=== EXERCISE MATERIALS ===
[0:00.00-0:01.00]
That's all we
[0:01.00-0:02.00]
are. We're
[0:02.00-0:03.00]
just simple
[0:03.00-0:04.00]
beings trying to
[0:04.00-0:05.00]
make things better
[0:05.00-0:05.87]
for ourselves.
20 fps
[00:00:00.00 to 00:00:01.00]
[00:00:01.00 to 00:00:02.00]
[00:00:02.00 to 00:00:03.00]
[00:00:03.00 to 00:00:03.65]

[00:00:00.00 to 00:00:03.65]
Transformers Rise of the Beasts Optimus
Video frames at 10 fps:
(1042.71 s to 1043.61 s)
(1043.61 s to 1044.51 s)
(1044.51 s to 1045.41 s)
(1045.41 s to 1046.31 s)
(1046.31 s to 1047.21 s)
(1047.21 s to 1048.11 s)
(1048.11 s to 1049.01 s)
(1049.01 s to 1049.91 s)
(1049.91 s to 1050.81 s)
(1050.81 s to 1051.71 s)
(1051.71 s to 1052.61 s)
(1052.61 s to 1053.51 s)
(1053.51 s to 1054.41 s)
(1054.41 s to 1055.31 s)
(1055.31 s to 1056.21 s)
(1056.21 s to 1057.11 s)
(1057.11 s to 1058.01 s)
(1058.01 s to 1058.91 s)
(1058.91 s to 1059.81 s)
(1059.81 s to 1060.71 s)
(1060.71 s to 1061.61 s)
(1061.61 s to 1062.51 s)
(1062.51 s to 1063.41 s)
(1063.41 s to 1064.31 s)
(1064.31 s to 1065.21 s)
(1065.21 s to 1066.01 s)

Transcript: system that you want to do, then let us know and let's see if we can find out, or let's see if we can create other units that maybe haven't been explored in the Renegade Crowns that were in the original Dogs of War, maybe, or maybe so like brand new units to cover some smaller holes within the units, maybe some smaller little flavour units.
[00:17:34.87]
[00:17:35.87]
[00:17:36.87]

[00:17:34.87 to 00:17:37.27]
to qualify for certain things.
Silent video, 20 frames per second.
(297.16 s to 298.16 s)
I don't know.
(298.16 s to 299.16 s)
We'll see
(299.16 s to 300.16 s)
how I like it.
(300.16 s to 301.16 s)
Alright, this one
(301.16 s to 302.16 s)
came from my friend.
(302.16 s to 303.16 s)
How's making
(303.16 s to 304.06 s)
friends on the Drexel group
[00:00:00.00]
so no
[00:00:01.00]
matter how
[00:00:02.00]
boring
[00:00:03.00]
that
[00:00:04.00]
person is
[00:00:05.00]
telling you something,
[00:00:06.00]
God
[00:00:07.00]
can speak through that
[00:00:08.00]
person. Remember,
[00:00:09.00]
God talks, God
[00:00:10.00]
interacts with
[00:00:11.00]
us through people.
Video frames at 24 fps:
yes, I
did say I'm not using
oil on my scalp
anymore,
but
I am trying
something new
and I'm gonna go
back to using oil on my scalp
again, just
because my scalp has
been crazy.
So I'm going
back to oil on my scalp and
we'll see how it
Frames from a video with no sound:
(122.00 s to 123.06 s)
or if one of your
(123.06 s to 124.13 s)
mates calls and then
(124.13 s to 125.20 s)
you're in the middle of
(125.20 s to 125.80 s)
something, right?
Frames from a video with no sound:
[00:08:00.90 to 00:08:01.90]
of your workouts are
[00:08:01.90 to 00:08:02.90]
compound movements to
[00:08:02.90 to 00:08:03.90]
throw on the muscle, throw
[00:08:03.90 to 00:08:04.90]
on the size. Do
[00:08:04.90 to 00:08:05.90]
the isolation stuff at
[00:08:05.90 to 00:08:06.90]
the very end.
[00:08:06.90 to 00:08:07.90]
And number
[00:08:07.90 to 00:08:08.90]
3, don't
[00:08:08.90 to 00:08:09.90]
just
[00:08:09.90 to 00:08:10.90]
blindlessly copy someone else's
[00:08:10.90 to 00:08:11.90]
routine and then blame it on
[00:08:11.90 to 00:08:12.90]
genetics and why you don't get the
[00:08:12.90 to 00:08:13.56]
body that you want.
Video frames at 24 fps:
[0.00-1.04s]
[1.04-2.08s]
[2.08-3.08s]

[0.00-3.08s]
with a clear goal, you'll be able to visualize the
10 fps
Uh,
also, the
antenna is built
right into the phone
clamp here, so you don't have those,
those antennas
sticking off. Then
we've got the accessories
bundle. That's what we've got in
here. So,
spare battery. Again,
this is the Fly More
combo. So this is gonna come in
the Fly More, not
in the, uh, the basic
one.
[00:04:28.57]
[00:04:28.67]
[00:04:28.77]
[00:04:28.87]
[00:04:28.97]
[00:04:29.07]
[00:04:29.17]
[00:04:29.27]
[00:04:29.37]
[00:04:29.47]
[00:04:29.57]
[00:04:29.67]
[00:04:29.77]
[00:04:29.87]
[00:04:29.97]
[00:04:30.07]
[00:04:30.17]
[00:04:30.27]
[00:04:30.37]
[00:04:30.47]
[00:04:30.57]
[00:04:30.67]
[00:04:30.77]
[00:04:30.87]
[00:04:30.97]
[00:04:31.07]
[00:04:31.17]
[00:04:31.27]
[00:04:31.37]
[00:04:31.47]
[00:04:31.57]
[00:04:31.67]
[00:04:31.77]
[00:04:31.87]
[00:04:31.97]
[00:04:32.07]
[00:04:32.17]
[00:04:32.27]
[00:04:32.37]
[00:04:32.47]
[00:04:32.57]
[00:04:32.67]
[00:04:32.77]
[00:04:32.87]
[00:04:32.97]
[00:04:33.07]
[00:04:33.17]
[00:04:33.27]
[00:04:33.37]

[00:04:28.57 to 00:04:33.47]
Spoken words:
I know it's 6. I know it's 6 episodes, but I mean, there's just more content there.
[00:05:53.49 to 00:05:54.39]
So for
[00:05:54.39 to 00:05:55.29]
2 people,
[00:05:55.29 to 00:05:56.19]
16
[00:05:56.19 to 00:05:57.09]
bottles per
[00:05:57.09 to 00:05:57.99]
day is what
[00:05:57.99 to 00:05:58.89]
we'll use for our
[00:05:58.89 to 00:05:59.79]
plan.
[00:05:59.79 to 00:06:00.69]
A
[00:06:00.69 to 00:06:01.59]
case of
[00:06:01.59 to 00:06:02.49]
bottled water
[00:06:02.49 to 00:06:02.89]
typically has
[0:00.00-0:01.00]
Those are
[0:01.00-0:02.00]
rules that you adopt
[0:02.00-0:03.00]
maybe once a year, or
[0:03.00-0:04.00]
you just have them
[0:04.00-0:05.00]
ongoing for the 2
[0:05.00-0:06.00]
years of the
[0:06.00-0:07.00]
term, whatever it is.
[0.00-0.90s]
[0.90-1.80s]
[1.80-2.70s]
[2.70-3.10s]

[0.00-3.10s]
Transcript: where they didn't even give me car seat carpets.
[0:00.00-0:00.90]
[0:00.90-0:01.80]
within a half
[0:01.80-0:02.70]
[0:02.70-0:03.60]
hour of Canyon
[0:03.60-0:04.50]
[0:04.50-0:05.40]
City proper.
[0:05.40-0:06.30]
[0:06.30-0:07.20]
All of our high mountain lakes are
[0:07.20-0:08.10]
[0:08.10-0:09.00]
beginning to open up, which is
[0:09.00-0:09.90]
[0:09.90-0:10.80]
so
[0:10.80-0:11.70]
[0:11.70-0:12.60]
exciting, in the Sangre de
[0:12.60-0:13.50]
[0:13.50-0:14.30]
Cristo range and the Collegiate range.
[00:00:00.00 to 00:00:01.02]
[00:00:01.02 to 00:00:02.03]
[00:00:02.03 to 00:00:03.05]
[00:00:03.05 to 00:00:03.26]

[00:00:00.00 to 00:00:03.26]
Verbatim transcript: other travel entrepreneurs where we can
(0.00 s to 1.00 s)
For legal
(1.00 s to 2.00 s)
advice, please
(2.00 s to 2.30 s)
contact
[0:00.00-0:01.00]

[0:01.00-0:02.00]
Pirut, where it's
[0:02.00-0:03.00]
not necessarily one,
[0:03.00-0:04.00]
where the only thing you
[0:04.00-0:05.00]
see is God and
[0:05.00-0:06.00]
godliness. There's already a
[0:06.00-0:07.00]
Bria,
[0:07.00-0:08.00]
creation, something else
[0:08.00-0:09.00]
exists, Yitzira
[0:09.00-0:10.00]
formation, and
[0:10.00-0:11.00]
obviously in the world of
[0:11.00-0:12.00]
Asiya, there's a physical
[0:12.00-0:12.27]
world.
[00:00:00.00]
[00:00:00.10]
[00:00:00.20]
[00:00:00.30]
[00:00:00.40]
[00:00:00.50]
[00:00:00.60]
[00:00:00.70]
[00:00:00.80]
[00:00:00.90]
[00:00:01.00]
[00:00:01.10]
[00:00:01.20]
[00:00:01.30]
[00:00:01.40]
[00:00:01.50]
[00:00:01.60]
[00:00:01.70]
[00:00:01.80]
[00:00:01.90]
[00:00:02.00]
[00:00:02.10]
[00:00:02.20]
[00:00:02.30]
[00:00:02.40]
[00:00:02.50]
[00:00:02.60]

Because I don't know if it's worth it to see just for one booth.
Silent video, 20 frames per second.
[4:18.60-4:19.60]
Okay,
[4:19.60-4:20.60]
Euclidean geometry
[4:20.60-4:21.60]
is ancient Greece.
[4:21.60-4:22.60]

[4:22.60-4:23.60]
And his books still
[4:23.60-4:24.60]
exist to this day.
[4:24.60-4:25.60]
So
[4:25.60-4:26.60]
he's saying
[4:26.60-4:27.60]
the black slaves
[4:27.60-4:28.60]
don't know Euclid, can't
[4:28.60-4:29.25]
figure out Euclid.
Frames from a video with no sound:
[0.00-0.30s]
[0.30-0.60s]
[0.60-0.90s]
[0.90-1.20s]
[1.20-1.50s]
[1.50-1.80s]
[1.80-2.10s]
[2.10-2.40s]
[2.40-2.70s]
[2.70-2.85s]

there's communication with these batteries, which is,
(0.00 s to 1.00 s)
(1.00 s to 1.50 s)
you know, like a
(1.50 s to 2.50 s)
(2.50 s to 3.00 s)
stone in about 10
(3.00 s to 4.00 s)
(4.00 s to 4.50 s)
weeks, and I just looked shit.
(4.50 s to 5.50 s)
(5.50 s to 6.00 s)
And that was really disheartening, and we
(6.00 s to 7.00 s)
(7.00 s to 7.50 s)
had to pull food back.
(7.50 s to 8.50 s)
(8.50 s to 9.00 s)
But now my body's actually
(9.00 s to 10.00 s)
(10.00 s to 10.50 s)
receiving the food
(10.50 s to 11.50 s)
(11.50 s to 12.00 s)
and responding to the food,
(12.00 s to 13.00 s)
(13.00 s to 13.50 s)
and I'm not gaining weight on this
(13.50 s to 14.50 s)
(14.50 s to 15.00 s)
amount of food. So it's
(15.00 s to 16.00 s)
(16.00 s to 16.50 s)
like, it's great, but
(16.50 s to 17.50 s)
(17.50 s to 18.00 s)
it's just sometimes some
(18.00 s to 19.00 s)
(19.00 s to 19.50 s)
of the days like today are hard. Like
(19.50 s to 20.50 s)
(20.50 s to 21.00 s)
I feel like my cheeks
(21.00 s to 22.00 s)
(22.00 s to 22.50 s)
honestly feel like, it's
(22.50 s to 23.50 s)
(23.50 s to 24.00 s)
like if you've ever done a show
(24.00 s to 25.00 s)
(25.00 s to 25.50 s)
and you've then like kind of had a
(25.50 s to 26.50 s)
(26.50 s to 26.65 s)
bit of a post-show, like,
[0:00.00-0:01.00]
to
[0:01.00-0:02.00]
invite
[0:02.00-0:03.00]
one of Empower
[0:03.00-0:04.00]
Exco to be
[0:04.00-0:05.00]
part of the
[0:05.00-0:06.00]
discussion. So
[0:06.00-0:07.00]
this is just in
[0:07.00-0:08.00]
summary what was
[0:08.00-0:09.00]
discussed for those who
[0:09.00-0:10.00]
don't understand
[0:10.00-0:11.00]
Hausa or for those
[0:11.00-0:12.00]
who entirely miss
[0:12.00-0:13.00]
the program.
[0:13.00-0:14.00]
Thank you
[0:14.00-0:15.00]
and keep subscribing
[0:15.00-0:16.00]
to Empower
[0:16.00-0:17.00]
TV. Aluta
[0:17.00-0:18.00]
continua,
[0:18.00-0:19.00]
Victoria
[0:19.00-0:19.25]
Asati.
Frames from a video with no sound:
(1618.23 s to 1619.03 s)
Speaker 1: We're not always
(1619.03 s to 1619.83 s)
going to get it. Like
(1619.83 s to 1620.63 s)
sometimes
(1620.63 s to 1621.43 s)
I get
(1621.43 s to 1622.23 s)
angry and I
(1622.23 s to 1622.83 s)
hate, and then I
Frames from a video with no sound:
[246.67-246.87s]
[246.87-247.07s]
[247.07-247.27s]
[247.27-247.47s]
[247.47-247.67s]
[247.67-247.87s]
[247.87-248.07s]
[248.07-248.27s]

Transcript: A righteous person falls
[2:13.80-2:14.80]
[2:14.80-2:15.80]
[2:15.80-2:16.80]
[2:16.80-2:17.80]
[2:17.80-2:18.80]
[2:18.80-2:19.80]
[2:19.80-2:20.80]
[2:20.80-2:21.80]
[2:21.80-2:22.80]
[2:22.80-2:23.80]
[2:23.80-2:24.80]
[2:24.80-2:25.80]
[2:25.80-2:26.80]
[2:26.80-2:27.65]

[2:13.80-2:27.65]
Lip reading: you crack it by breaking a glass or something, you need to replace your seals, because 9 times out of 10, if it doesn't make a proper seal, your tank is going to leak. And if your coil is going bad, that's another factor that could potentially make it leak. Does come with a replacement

=== WHAT IS NEEDED ===
Could you set down, exactly as written, the lines above between the one holding "(1044.51 s to 1045.41 s)" and the one holding "(1061.61 s to 1062.51 s)", inclusive, and nothing more?

=== ANSWER TO THIS PROBLEM ===
(1044.51 s to 1045.41 s)
(1045.41 s to 1046.31 s)
(1046.31 s to 1047.21 s)
(1047.21 s to 1048.11 s)
(1048.11 s to 1049.01 s)
(1049.01 s to 1049.91 s)
(1049.91 s to 1050.81 s)
(1050.81 s to 1051.71 s)
(1051.71 s to 1052.61 s)
(1052.61 s to 1053.51 s)
(1053.51 s to 1054.41 s)
(1054.41 s to 1055.31 s)
(1055.31 s to 1056.21 s)
(1056.21 s to 1057.11 s)
(1057.11 s to 1058.01 s)
(1058.01 s to 1058.91 s)
(1058.91 s to 1059.81 s)
(1059.81 s to 1060.71 s)
(1060.71 s to 1061.61 s)
(1061.61 s to 1062.51 s)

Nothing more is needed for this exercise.